Sean Hayden wrote: ↑Fri Apr 12, 2019 3:44 pm
I don't know man. I would have agreed with you not that long ago. But a bit of digging reveals a lot of bullshit going around. (e.g. a third of adult Americans didn't have access to healthcare because of cost...the UK is the world's best provider of healthcare not tied to wealth, record numbers of Americans are going broke paying for healthcare)
These are bullshit claims, and they are everywhere.
What about the inequalities in healthcare provision for people with severe mental illness
What about the horrible healthcare provided to the elderly in the UK
Or the near impossibility of seeing a specialist unless you're fucking dying in the Netherregions
--these are probably all bullshit claims too...maybe not?
:haironfuckingfire:
So when it comes to what is or isn't controversial regarding healthcare and systems that are working I'm going to be a bit more skeptical going forward.
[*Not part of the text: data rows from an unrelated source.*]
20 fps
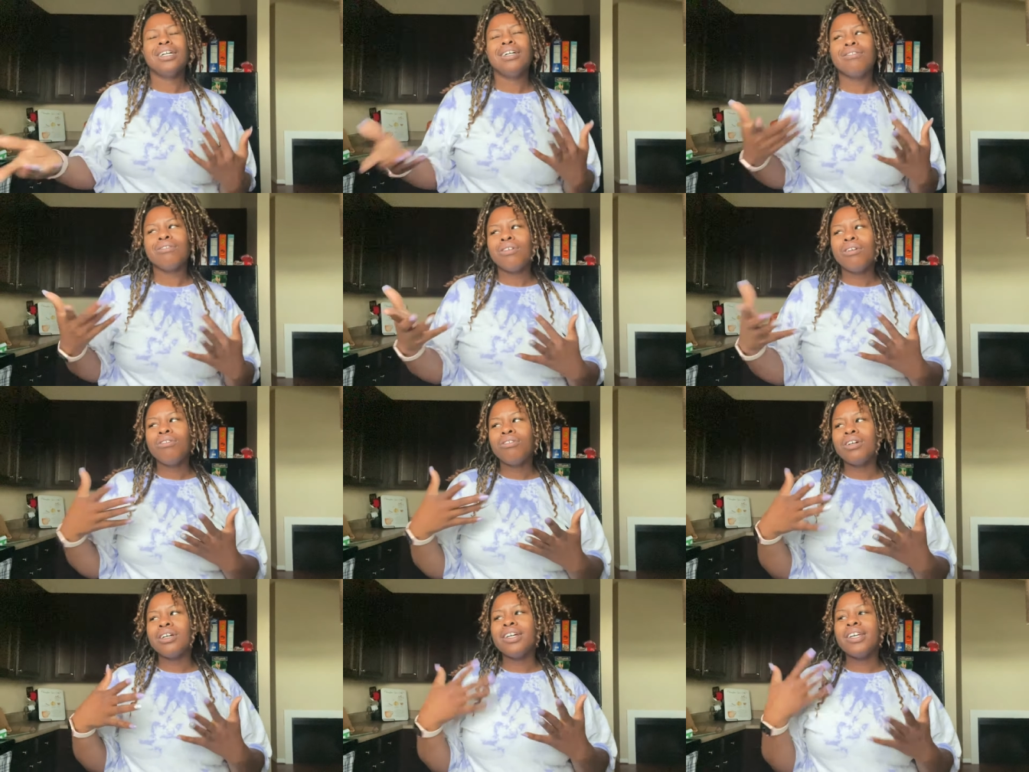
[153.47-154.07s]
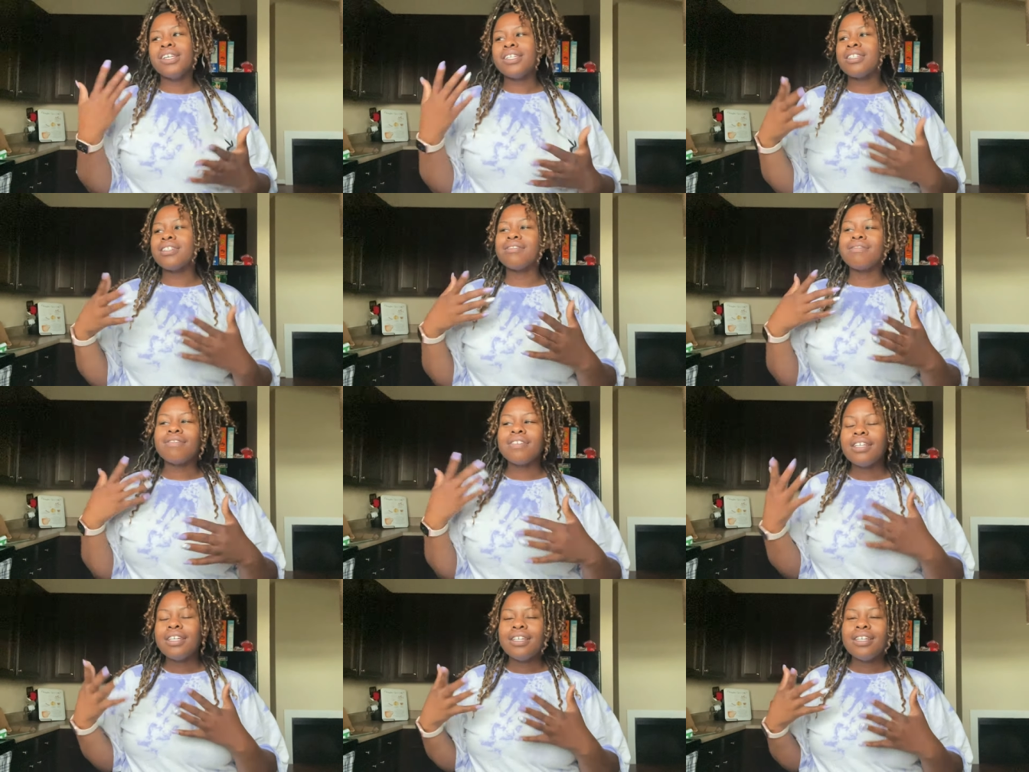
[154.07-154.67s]
Ruth Chris,
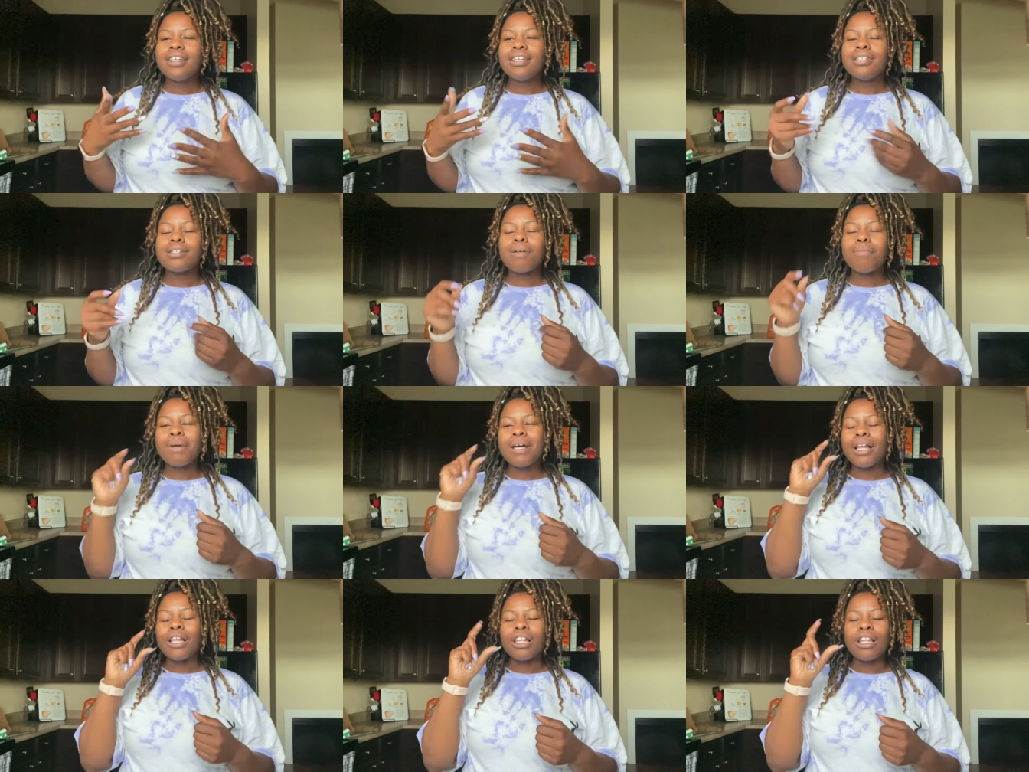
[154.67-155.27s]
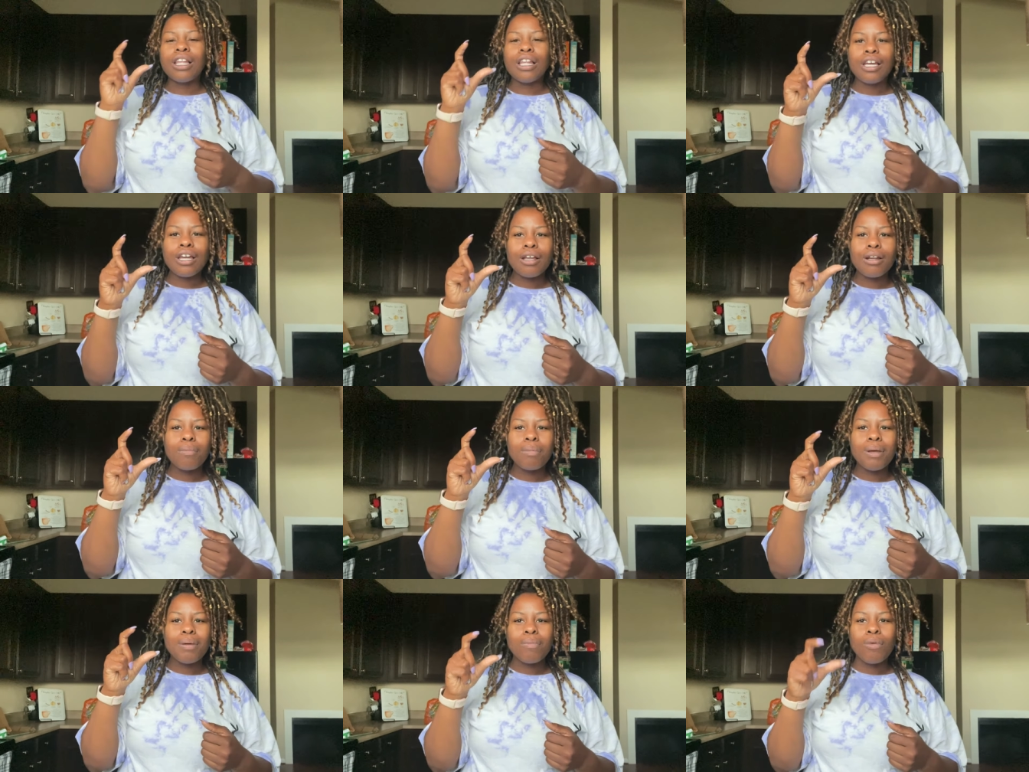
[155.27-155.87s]
it's gonna be a
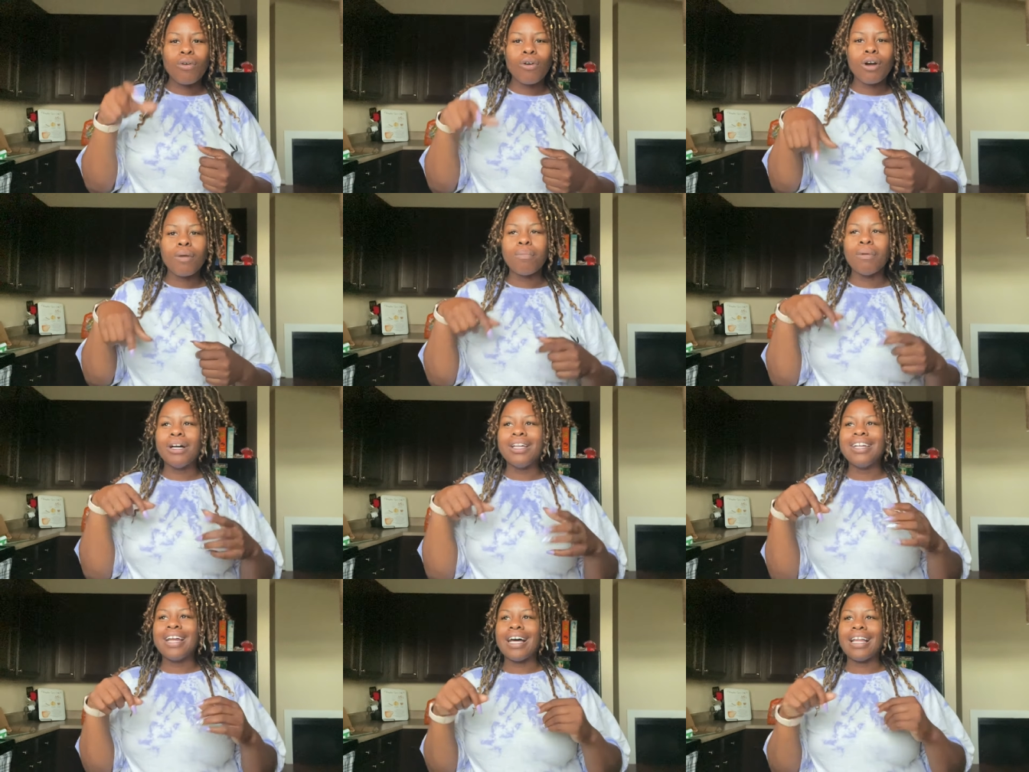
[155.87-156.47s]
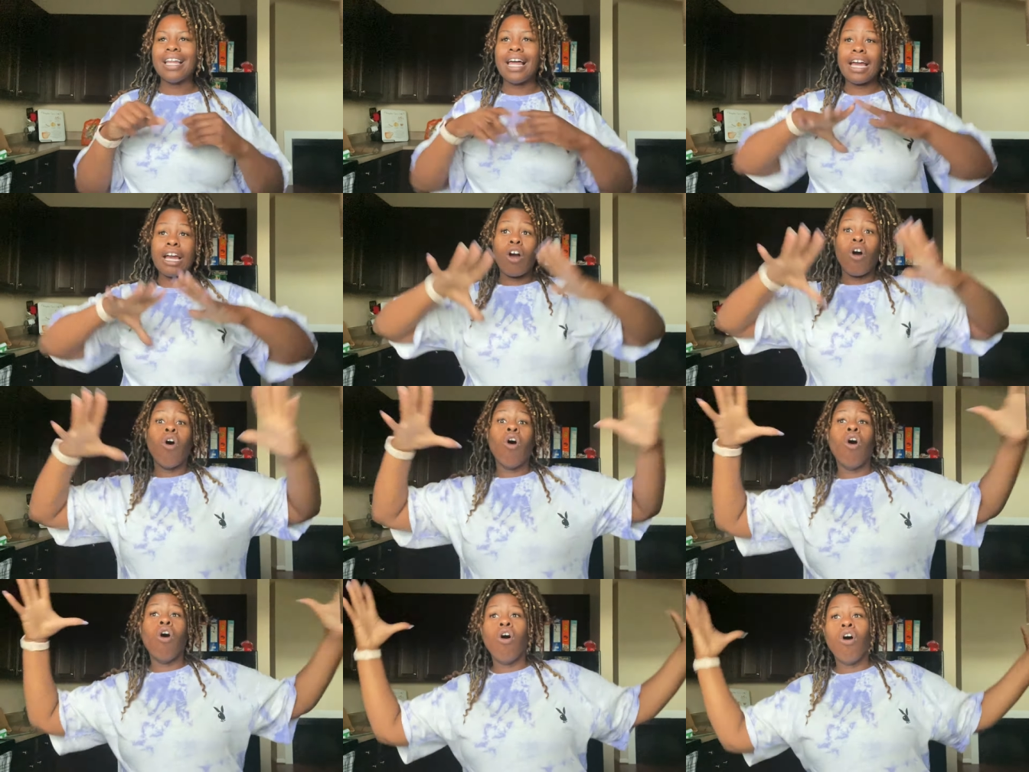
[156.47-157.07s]
little bit more, but not like,
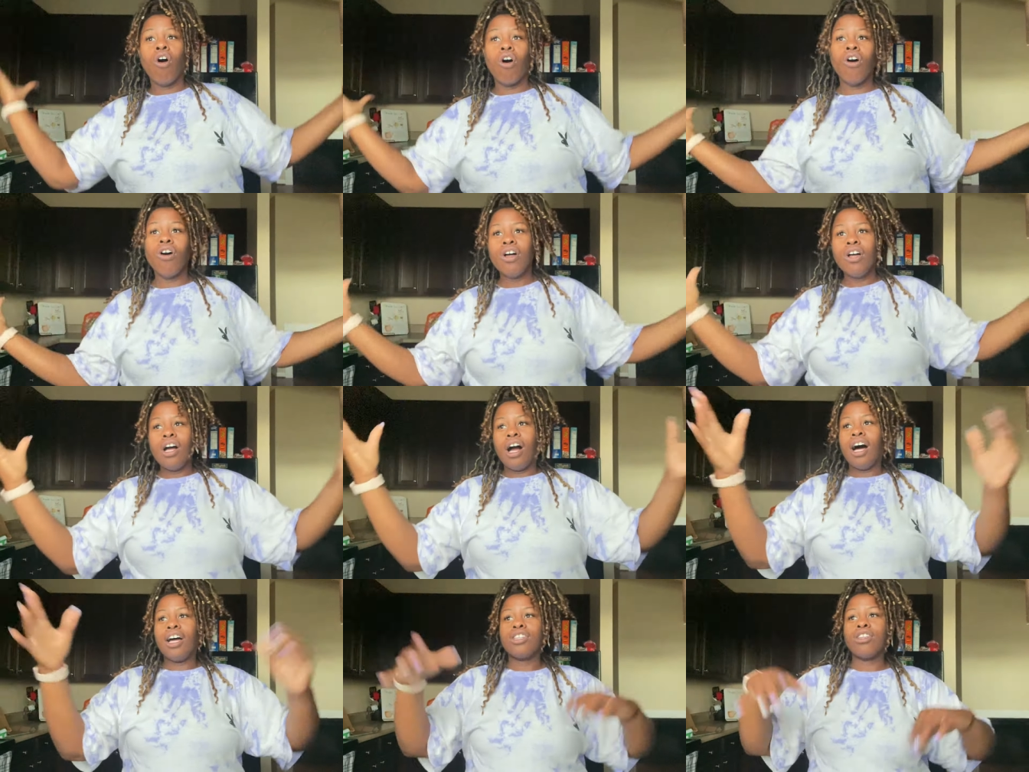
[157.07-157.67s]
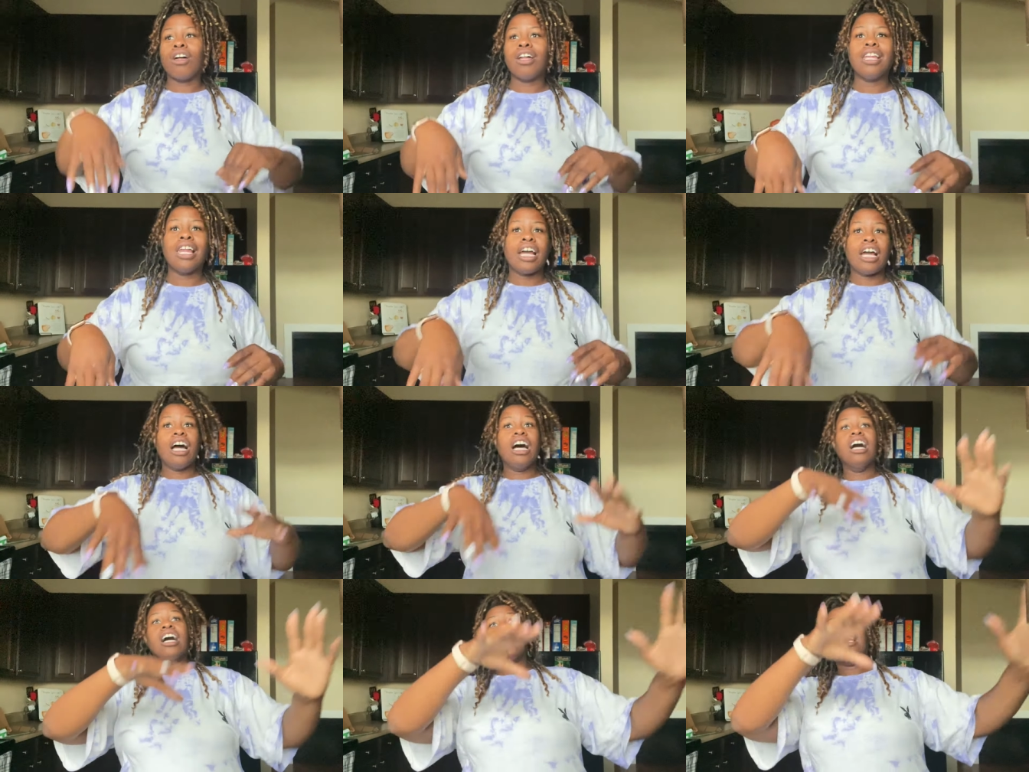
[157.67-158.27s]
oh, I thought like
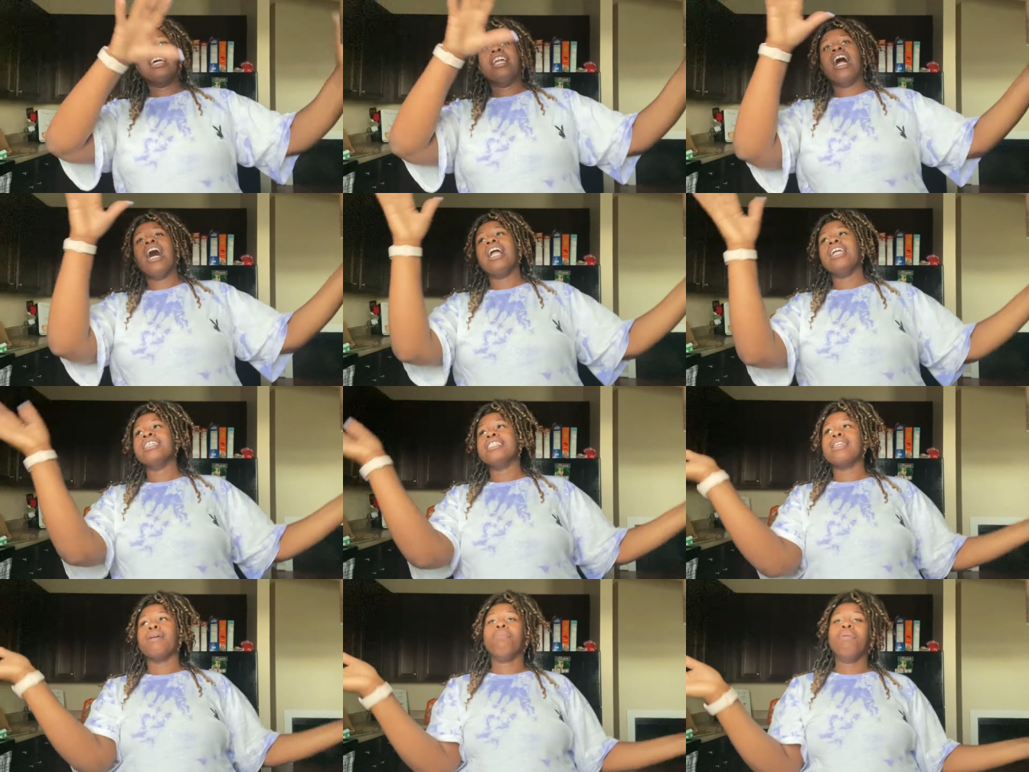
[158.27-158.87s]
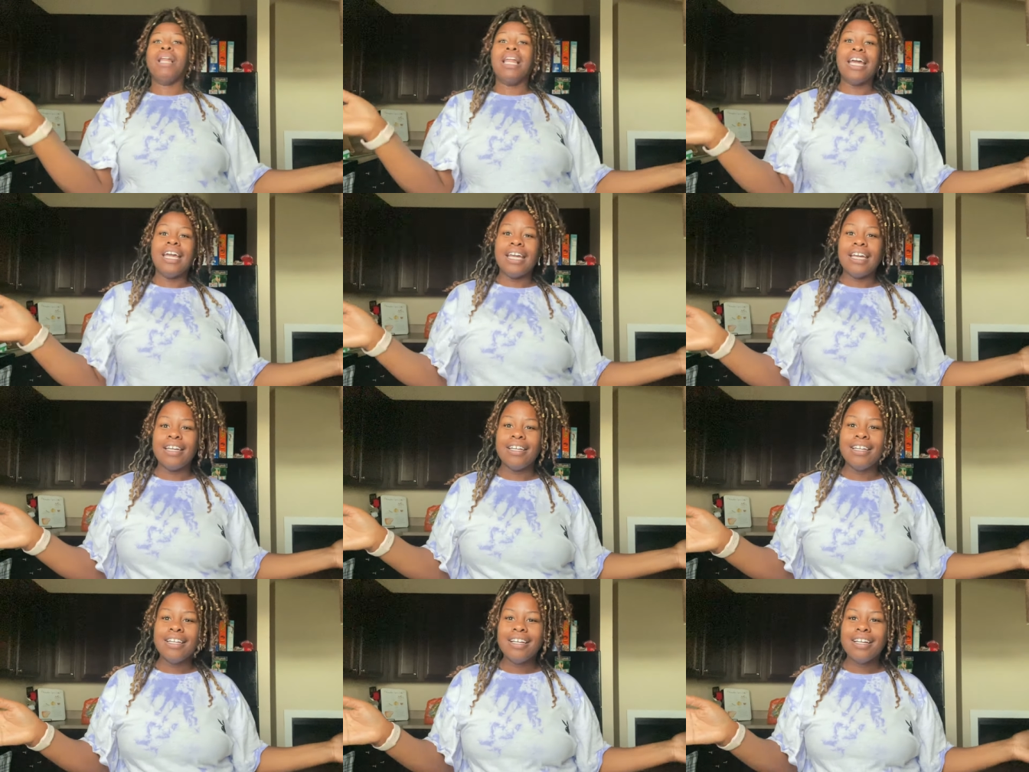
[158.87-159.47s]
$100 a
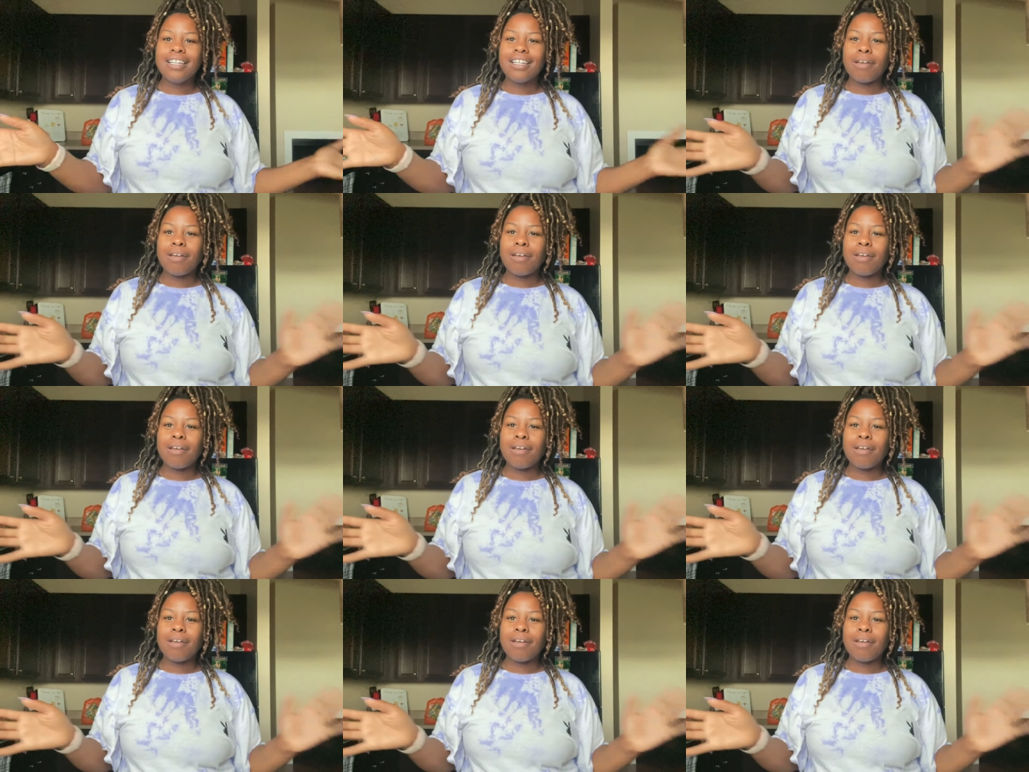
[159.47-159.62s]
plate.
I totally understand that, and also have some serious concerns about both the rose-tinted or shit-stinking assertions that are so often bandied about. I'd agree that mental health provision in the UK is, at best, patchy, and as a service has been reduced to a facility for managing crisis events. Social care for the elderly has it's own problems, which are at once demographic, structural and resourced-based, and children's social care services are also under a lot of similar pressures. On the other hand, if you receive a cancer diagnosis you are pretty much guaranteed to be seen by a specialist within required 4 weeks and to undertake treatment within 4 weeks of that appointment.
The government say that we are spending more on health and social care services as a percentage of GDP than ever before, and
looking at the books shows that this is indeed the case. But what these figures do not reflect is the massive restructuring of health and social care service which the last three Tory governments have undertaken since they were elected under David Cameron in 2010.
As you might remember I used to work in NHS admin, and I could bang on about these issues for ages -- don't get me started! -- but I think my previous point, about access and cost, do offer an interesting and relevant point of comparison - particularly as the UK has moved further towards a system where providers charged with statutory obligations are forced to outsource a range of service to the lowest-bidder in the private sector in circumstances where the resource allocation of those private concers are placed outside the realm of public scrutiny on the basis of so-called 'commercial confidentiality'. What we do know about those 'delivery partners' though is that they are paying less people lower wages while posting increasing profits - following a long-standing Tory model of turning public funds into private profits.